EXERCISE INSTRUCTIONS ::
Reproduce every record below word for word and include no pictures.
--- START ---
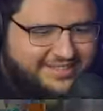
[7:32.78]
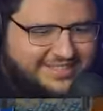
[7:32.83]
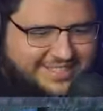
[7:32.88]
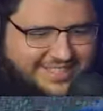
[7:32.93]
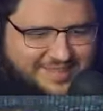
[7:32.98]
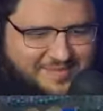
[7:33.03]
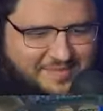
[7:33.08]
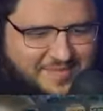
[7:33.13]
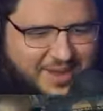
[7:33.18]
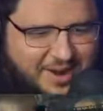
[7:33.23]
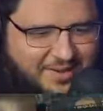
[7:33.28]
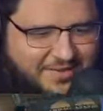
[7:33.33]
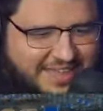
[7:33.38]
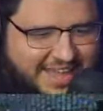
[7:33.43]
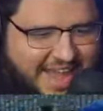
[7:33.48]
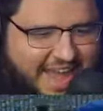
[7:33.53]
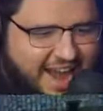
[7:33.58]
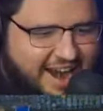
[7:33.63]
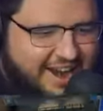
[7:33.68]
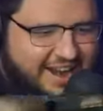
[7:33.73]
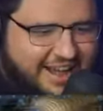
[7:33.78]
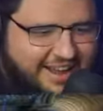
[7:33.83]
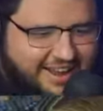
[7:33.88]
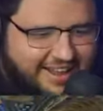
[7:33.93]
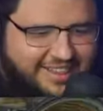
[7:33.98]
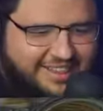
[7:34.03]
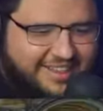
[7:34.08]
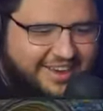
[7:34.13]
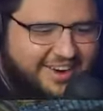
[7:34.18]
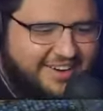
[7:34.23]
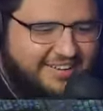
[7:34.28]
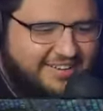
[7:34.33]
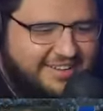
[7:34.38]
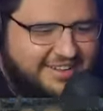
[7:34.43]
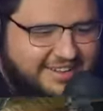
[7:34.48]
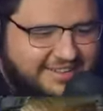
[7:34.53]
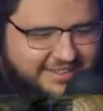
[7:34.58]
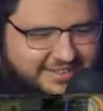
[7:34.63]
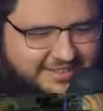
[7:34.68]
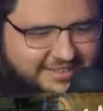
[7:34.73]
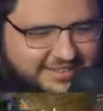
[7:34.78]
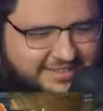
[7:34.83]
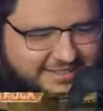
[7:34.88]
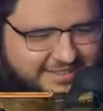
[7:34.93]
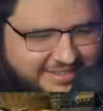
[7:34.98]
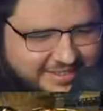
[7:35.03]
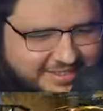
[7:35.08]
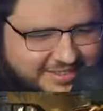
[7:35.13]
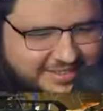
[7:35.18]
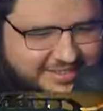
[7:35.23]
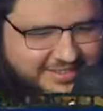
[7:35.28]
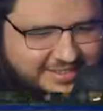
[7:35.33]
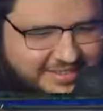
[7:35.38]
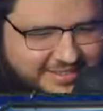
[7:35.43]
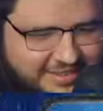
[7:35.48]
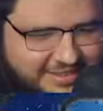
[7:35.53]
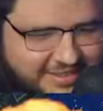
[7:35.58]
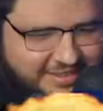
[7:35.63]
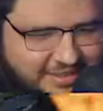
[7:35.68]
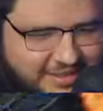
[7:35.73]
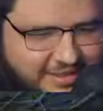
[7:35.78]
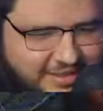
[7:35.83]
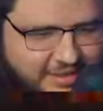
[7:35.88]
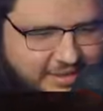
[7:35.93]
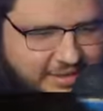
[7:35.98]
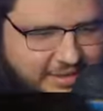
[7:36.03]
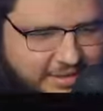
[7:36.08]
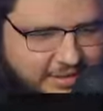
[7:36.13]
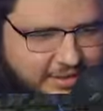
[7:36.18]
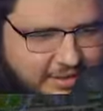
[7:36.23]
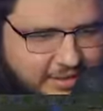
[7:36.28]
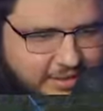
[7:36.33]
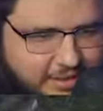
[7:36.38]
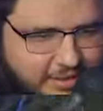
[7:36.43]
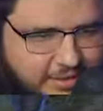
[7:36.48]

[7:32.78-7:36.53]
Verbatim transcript: of the middle in the air, like hello. Hey! Damn it!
--- END ---
REPLY TO THE TASK ::
[7:32.78]
[7:32.83]
[7:32.88]
[7:32.93]
[7:32.98]
[7:33.03]
[7:33.08]
[7:33.13]
[7:33.18]
[7:33.23]
[7:33.28]
[7:33.33]
[7:33.38]
[7:33.43]
[7:33.48]
[7:33.53]
[7:33.58]
[7:33.63]
[7:33.68]
[7:33.73]
[7:33.78]
[7:33.83]
[7:33.88]
[7:33.93]
[7:33.98]
[7:34.03]
[7:34.08]
[7:34.13]
[7:34.18]
[7:34.23]
[7:34.28]
[7:34.33]
[7:34.38]
[7:34.43]
[7:34.48]
[7:34.53]
[7:34.58]
[7:34.63]
[7:34.68]
[7:34.73]
[7:34.78]
[7:34.83]
[7:34.88]
[7:34.93]
[7:34.98]
[7:35.03]
[7:35.08]
[7:35.13]
[7:35.18]
[7:35.23]
[7:35.28]
[7:35.33]
[7:35.38]
[7:35.43]
[7:35.48]
[7:35.53]
[7:35.58]
[7:35.63]
[7:35.68]
[7:35.73]
[7:35.78]
[7:35.83]
[7:35.88]
[7:35.93]
[7:35.98]
[7:36.03]
[7:36.08]
[7:36.13]
[7:36.18]
[7:36.23]
[7:36.28]
[7:36.33]
[7:36.38]
[7:36.43]
[7:36.48]

[7:32.78-7:36.53]
Verbatim transcript: of the middle in the air, like hello. Hey! Damn it!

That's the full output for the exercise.